Im vierten Experiment brachte ein Teil der Teilnehmer eine nahestehende Person mit, die dann beim Bearbeiten der Materialien mit im Raum anwesend war. Die Kontrollgruppe bearbeitete die Materialien in Anwesenheit eines Fremden. Allen Teilnehmern wurden dabei Fotos von angeblichen Terroristen gezeigt, die an den Anschlägen vom 11. September 2001 beteiligt gewesen sein sollten. Anschließend wurde erfasst, wie sehr die Teilnehmer die angeblichen Terroristen entmenschlichten. Außerdem wurde erfasst, in welchem Maß die Teilnehmer es guthießen, wenn die Inhaftierten mit Waterboarding oder Elektroschocks gefoltert würden. 

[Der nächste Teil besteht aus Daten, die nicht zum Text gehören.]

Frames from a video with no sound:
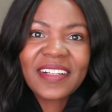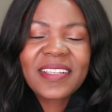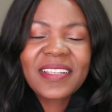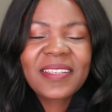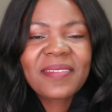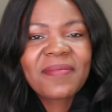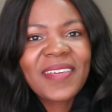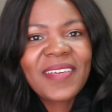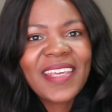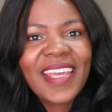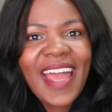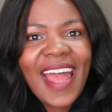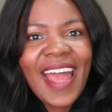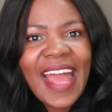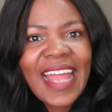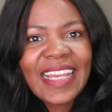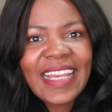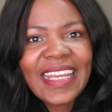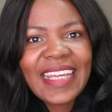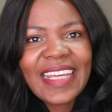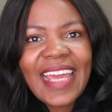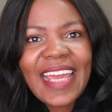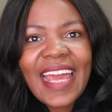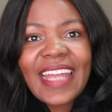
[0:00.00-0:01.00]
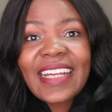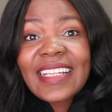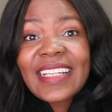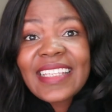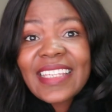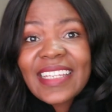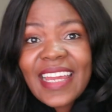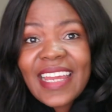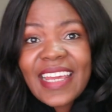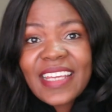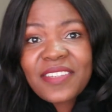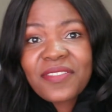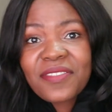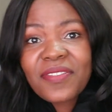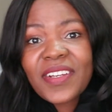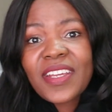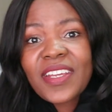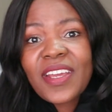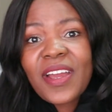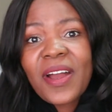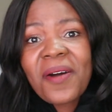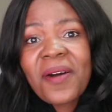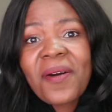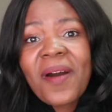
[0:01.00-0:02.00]
It's me, Andy, and in today's
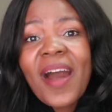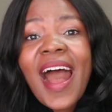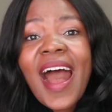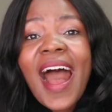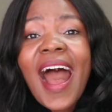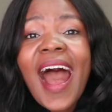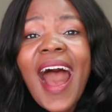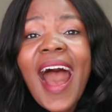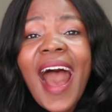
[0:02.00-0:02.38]
video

Diejenigen, deren Freund bei der Bearbeitung anwesend war, entmenschlichten die angeblichen Terroristen dabei signifikant stärker und hatten eine höhere Bereitschaft, den Terroristen Leid zuzufügen. Dabei wurde der Einfluss von sozialer Vernetzung auf die Bereitschaft, Leid zuzufügen, vollständig durch die Entmenschlichung vermittelt.
Diese Ergebnisse rücken die Bedeutung sozialer Vernetzung in ein neues Licht. 

Tatsächlich haben frühere Studien gezeigt, dass Entmenschlichung eine Voraussetzung für aggressives und unmenschlich kriminelles Handeln ist. Im Alltag jedoch zeigen sich die Folgen von Entmenschlichung nur selten in Aggressionen, sondern eher in subtilen Details. Ein Beispiel hierfür sei die Gleichgültigkeit gegenüber dem Leiden eines Bettlers am Straßenrand oder auch der Chef, der Mitarbeiter als hirnlose Idioten abwertet und entsprechend behandelt.

Eine enge soziale Einbindung wäre demnach nicht nur ein Schutzfaktor, sondern gleichzeitig Ursache für zahlreiche zwischenmenschliche Konflikte. Vielleicht ein Trost für jene, die dem weihnachtlichen Familienprogramm skeptisch gegenüberstehen.